Please reproduce the entries exactly as they appear below, but not the pictures.

Dataset excerpts
# # # # #

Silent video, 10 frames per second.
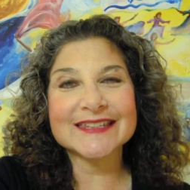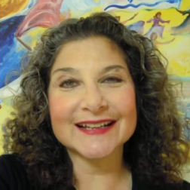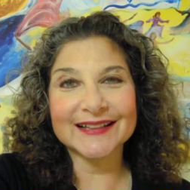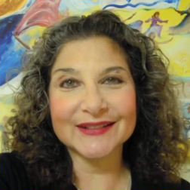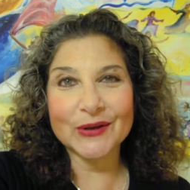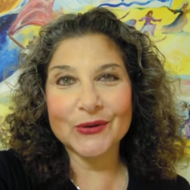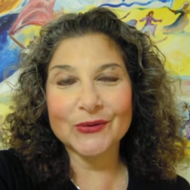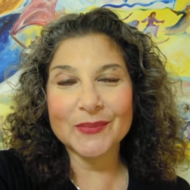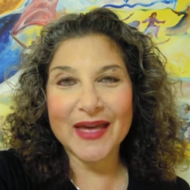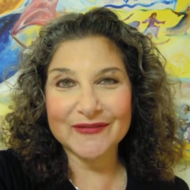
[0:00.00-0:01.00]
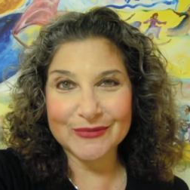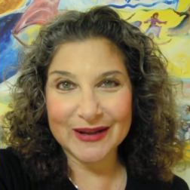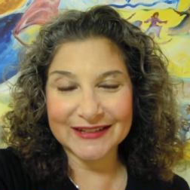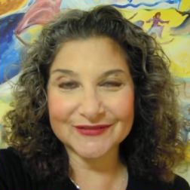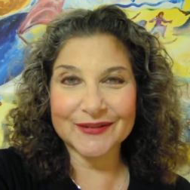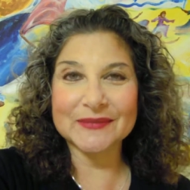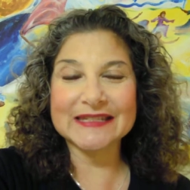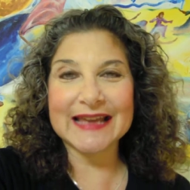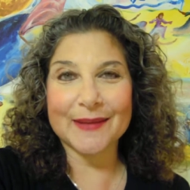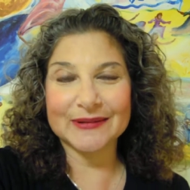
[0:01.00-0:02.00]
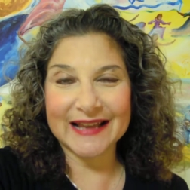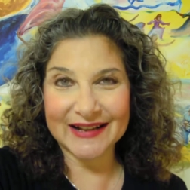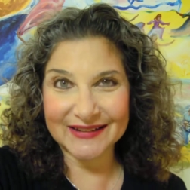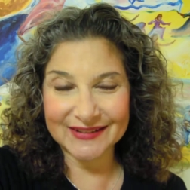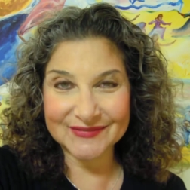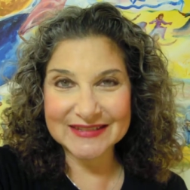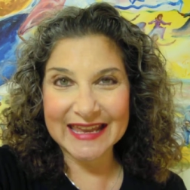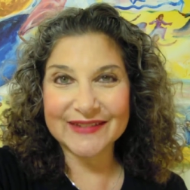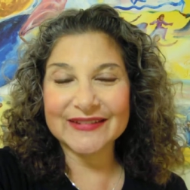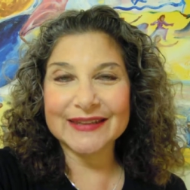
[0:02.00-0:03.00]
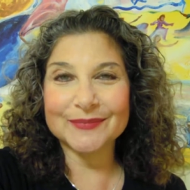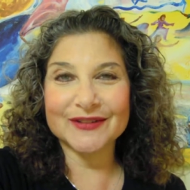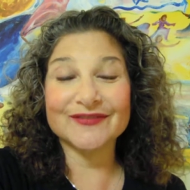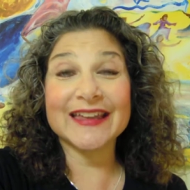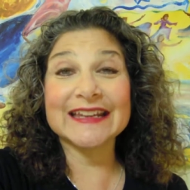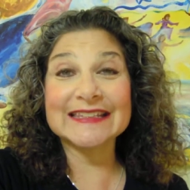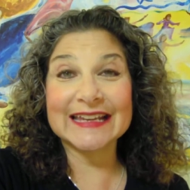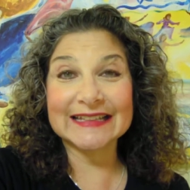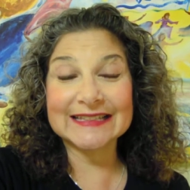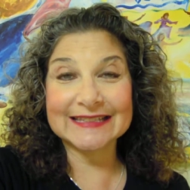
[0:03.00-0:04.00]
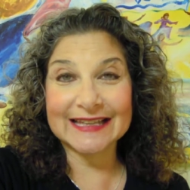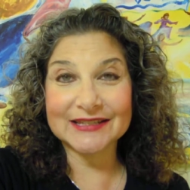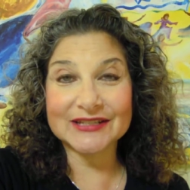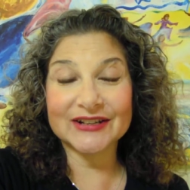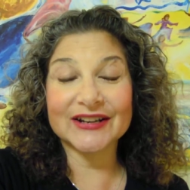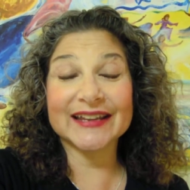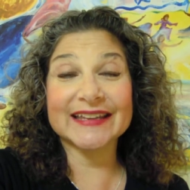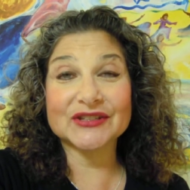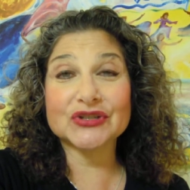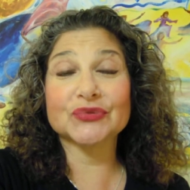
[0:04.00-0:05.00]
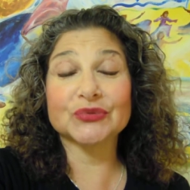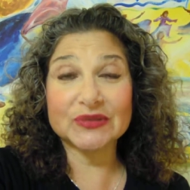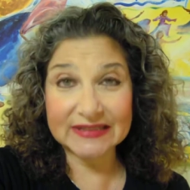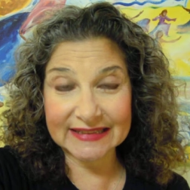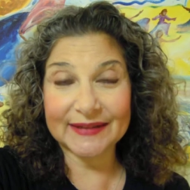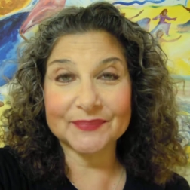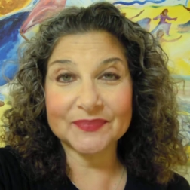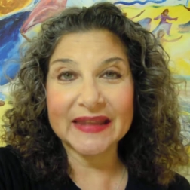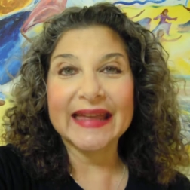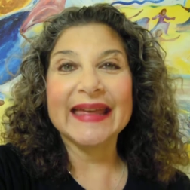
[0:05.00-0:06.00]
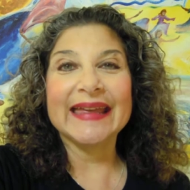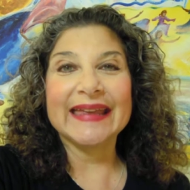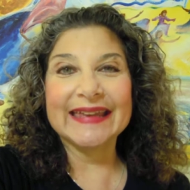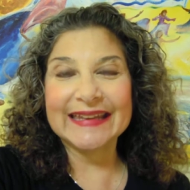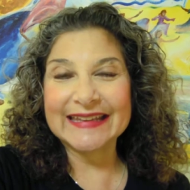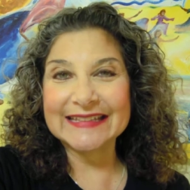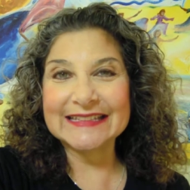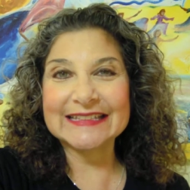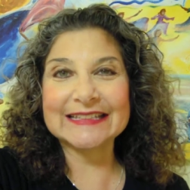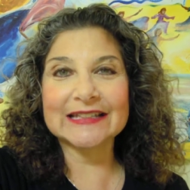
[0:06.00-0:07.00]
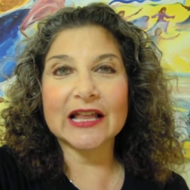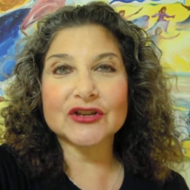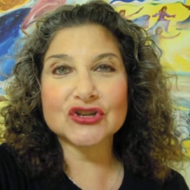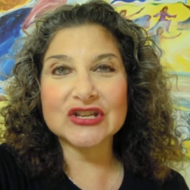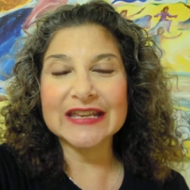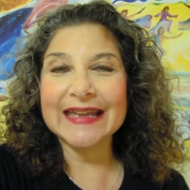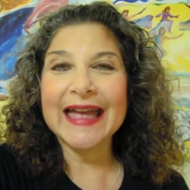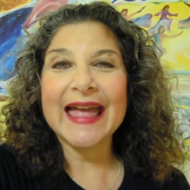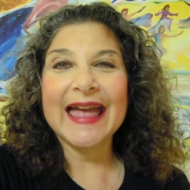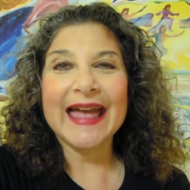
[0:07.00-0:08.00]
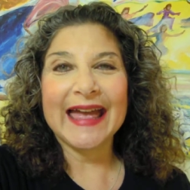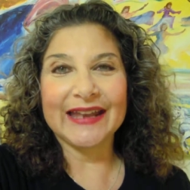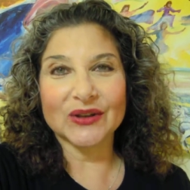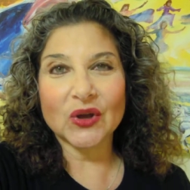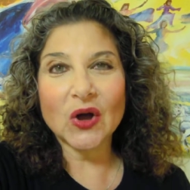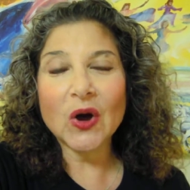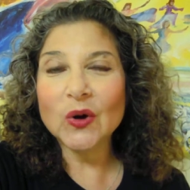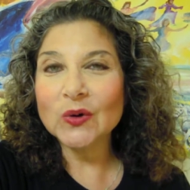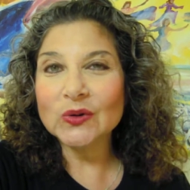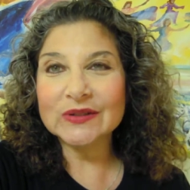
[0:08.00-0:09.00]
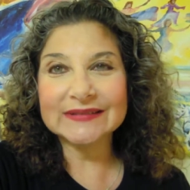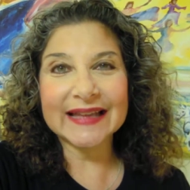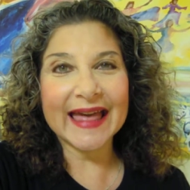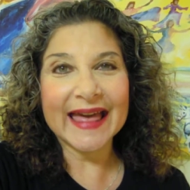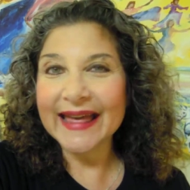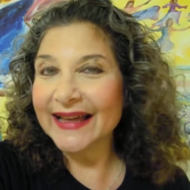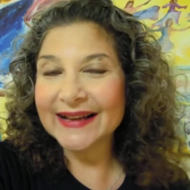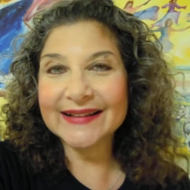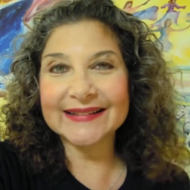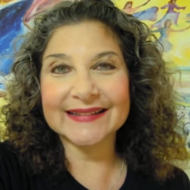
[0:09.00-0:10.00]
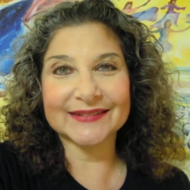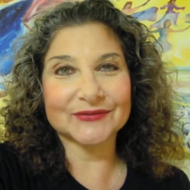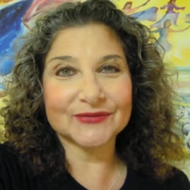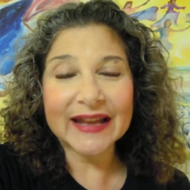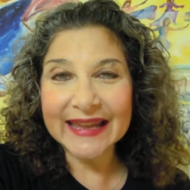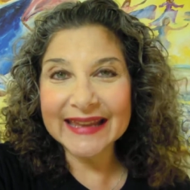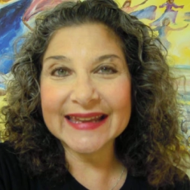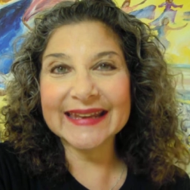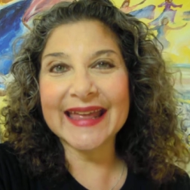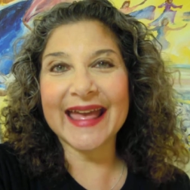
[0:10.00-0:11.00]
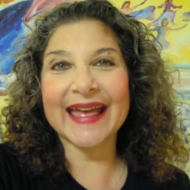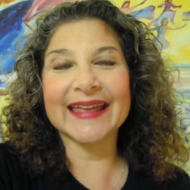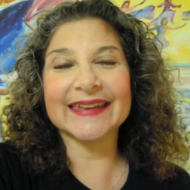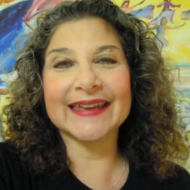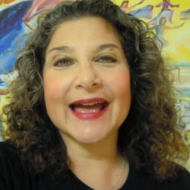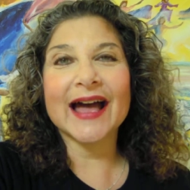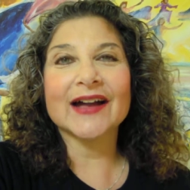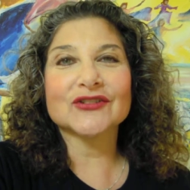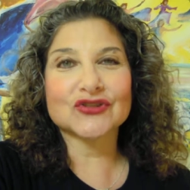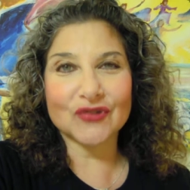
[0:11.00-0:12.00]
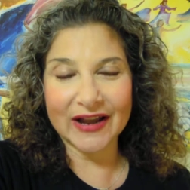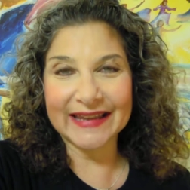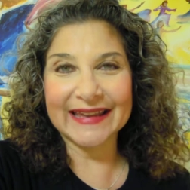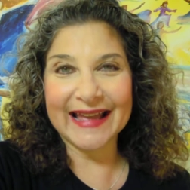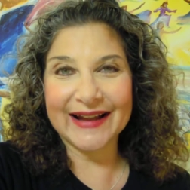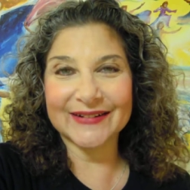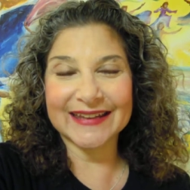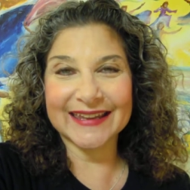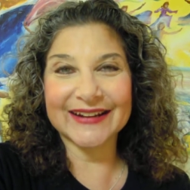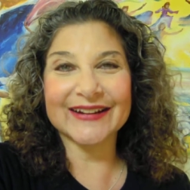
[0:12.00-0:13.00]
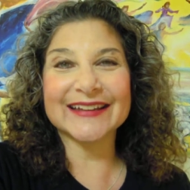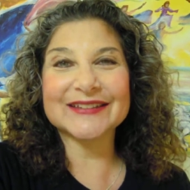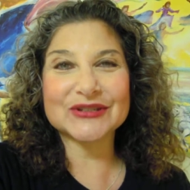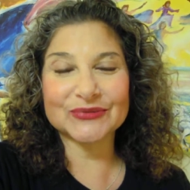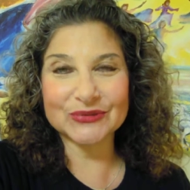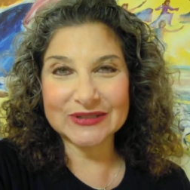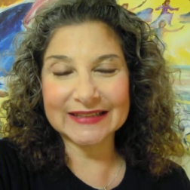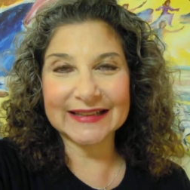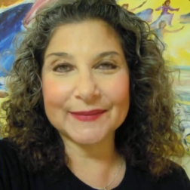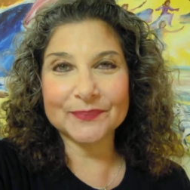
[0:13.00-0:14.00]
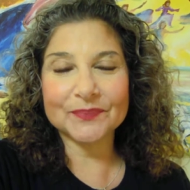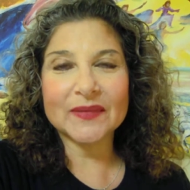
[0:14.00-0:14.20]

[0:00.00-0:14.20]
Shalom, everyone, from the Tabernacle of David Prophetic Dance Center in Jerusalem. It is slushy and cold, hail and rain, and drying out here in Jerusalem.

# # # # #

### [Response area]
Silent video, 10 frames per second.
[0:00.00-0:01.00]
[0:01.00-0:02.00]
[0:02.00-0:03.00]
[0:03.00-0:04.00]
[0:04.00-0:05.00]
[0:05.00-0:06.00]
[0:06.00-0:07.00]
[0:07.00-0:08.00]
[0:08.00-0:09.00]
[0:09.00-0:10.00]
[0:10.00-0:11.00]
[0:11.00-0:12.00]
[0:12.00-0:13.00]
[0:13.00-0:14.00]
[0:14.00-0:14.20]

[0:00.00-0:14.20]
Shalom, everyone, from the Tabernacle of David Prophetic Dance Center in Jerusalem. It is slushy and cold, hail and rain, and drying out here in Jerusalem.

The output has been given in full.